───── Data under study

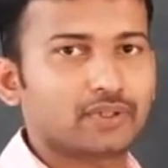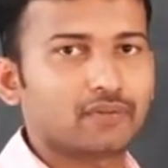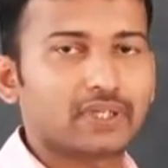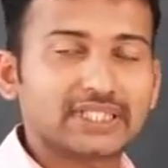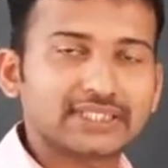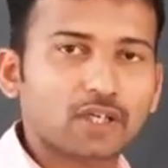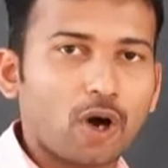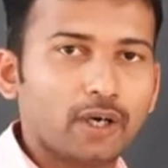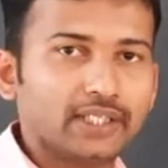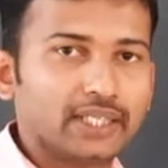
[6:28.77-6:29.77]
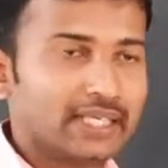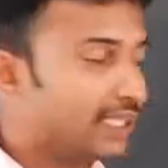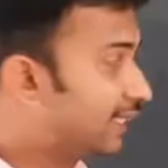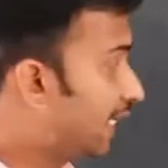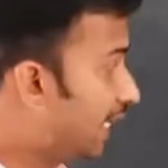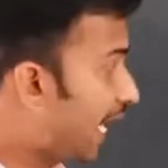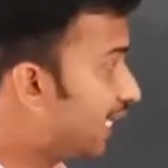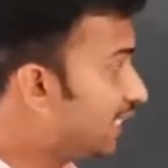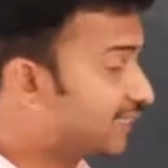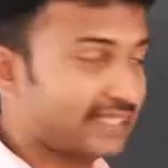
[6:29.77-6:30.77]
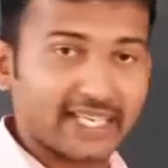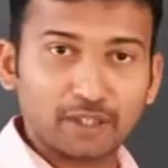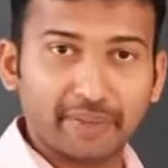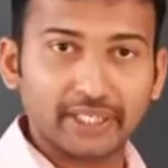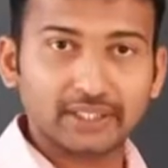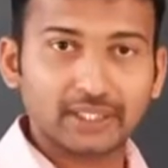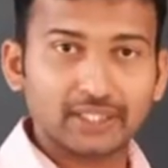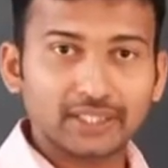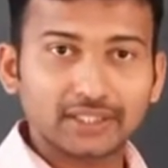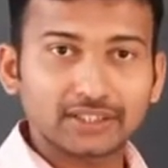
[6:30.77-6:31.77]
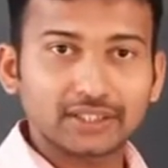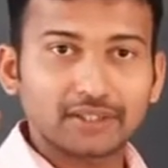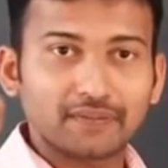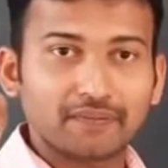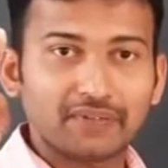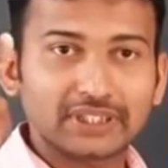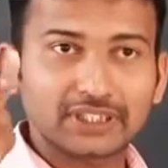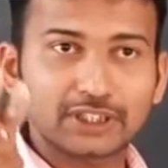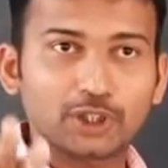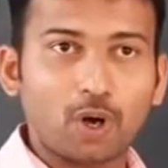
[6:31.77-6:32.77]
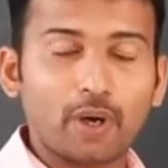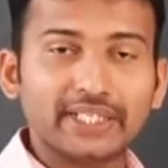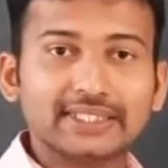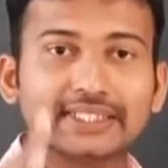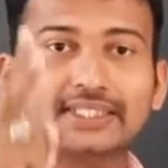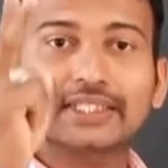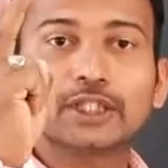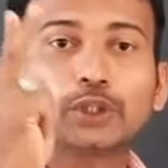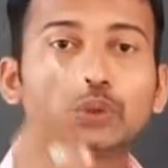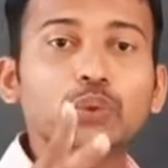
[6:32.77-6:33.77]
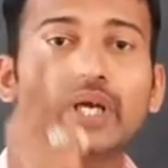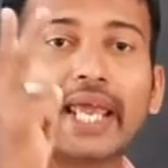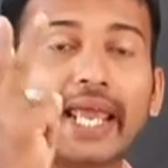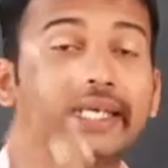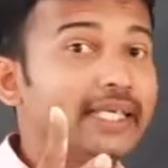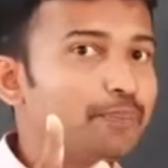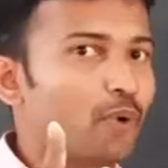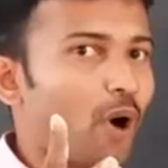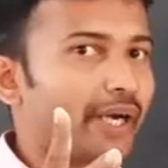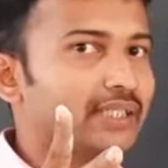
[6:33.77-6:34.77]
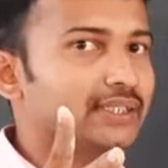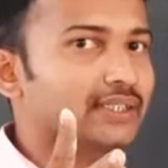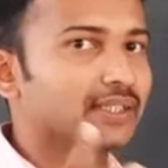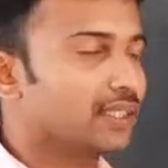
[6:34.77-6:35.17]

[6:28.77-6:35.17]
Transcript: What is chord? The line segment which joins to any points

──────────

#### Description of the task
All lines from the one holding "[6:31.77-6:32.77]" through the last line of the records need to be copied exactly, both ends included, and the pictures left behind.

#### Answer section
[6:31.77-6:32.77]
[6:32.77-6:33.77]
[6:33.77-6:34.77]
[6:34.77-6:35.17]

[6:28.77-6:35.17]
Transcript: What is chord? The line segment which joins to any points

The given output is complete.